• _WORK ORDER_: If pictures appear in the lines below, skip them and copy exactly the lines from the one containing "[0:00.00-0:01.00]" through the one containing "Transcript: and make", and nothing else.

[Stored data]
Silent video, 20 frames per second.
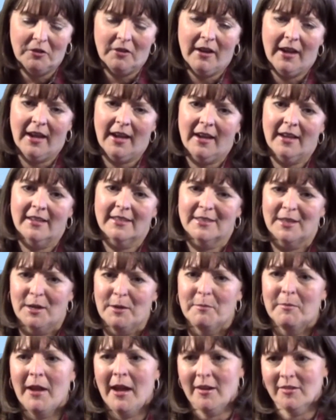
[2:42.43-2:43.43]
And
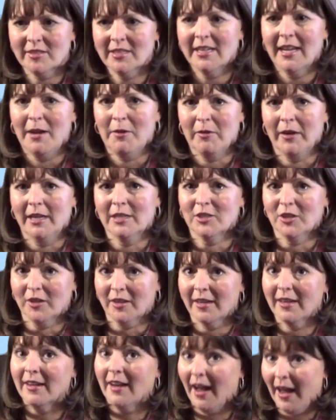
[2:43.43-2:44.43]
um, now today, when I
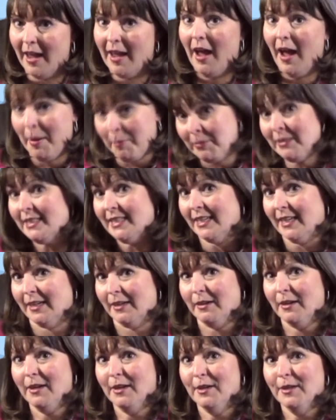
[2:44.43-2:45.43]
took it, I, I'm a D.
* * *
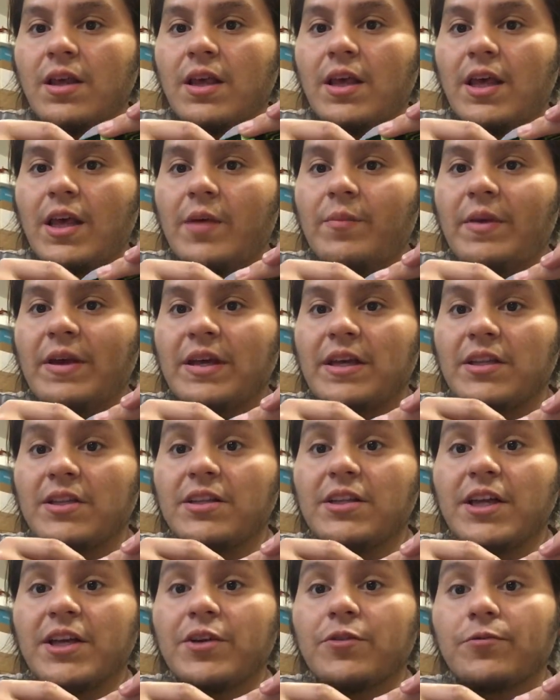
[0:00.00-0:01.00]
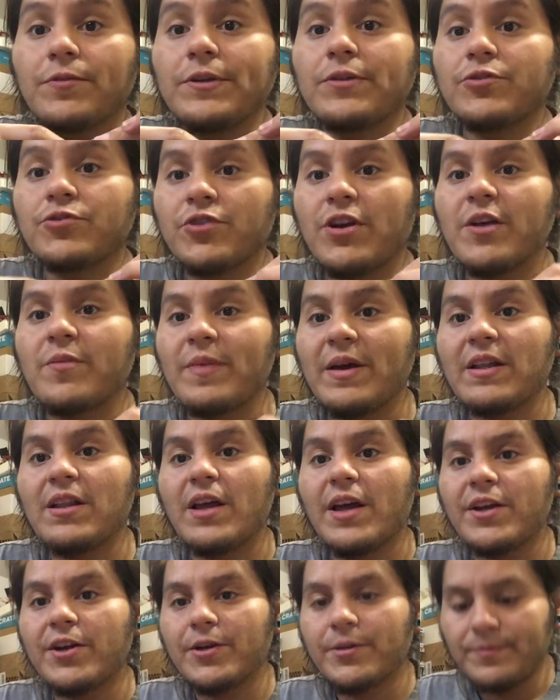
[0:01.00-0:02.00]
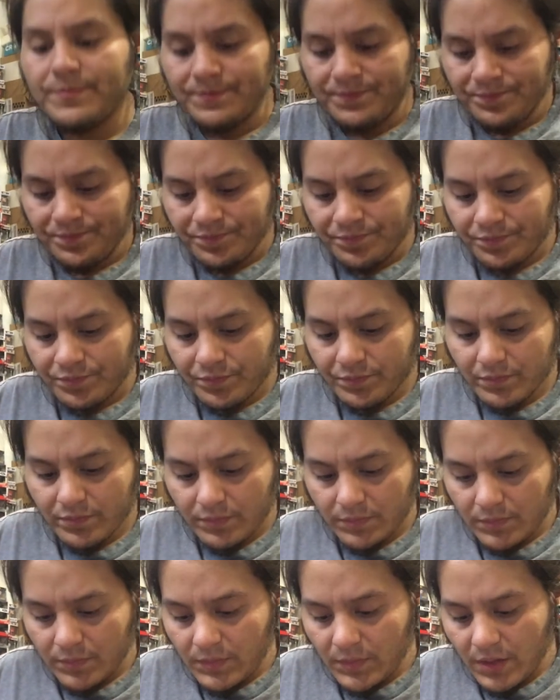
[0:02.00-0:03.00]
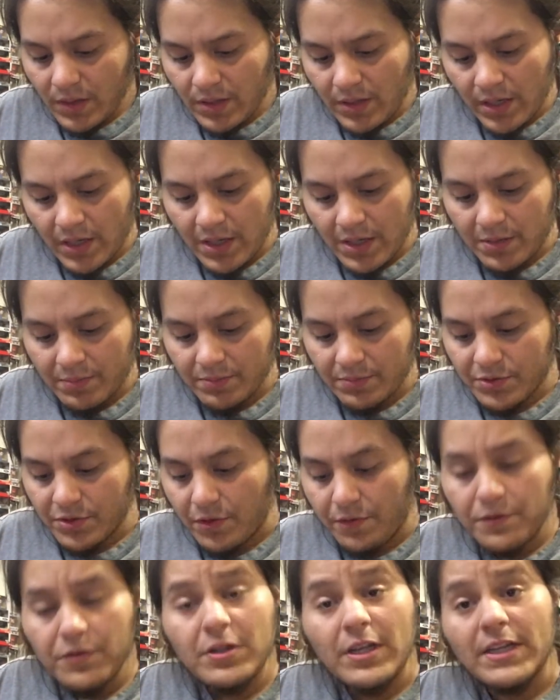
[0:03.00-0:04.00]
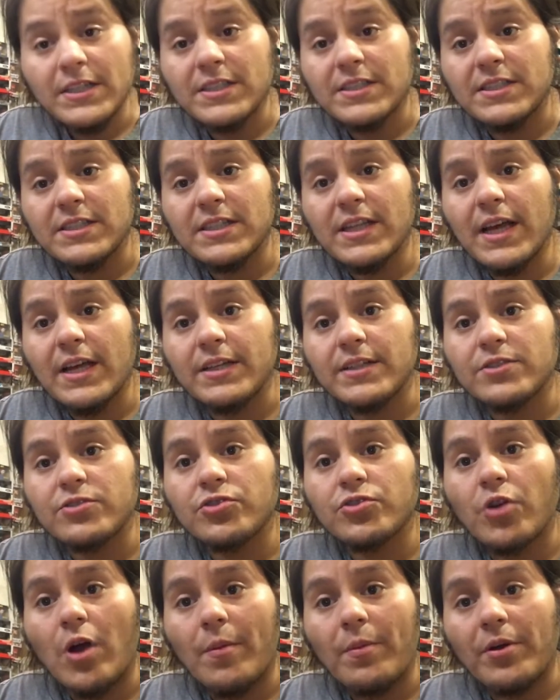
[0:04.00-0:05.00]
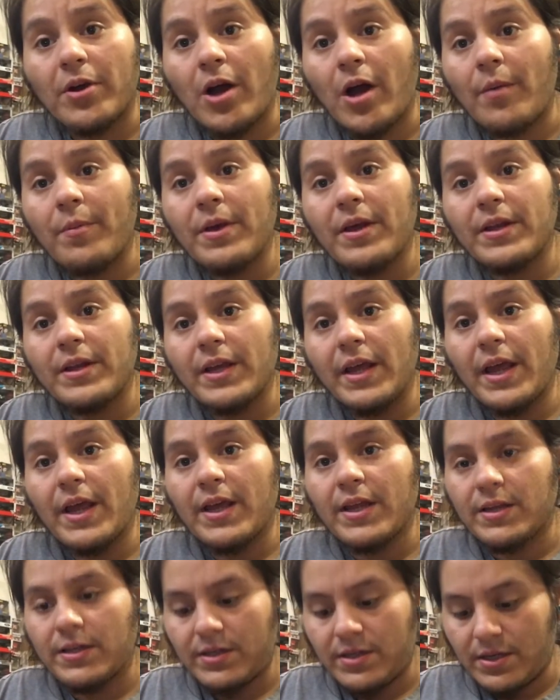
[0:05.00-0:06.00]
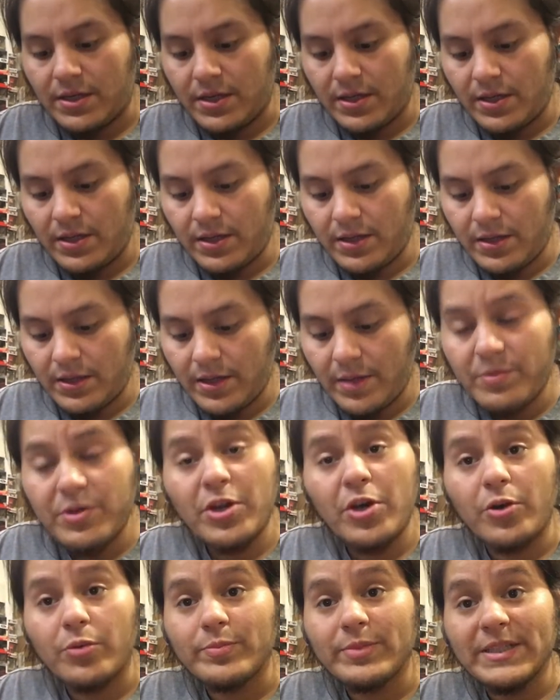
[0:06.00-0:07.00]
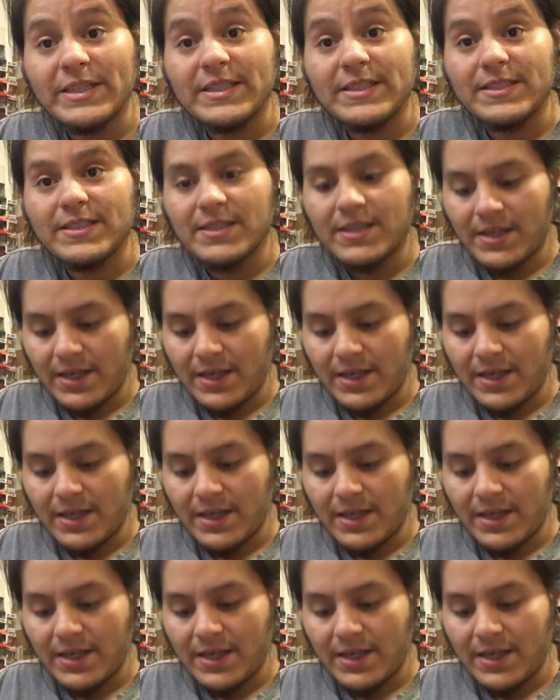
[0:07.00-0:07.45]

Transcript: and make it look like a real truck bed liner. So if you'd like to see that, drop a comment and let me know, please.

• _YOUR RESPONSE_:
[0:00.00-0:01.00]
[0:01.00-0:02.00]
[0:02.00-0:03.00]
[0:03.00-0:04.00]
[0:04.00-0:05.00]
[0:05.00-0:06.00]
[0:06.00-0:07.00]
[0:07.00-0:07.45]

Transcript: and make it look like a real truck bed liner. So if you'd like to see that, drop a comment and let me know, please.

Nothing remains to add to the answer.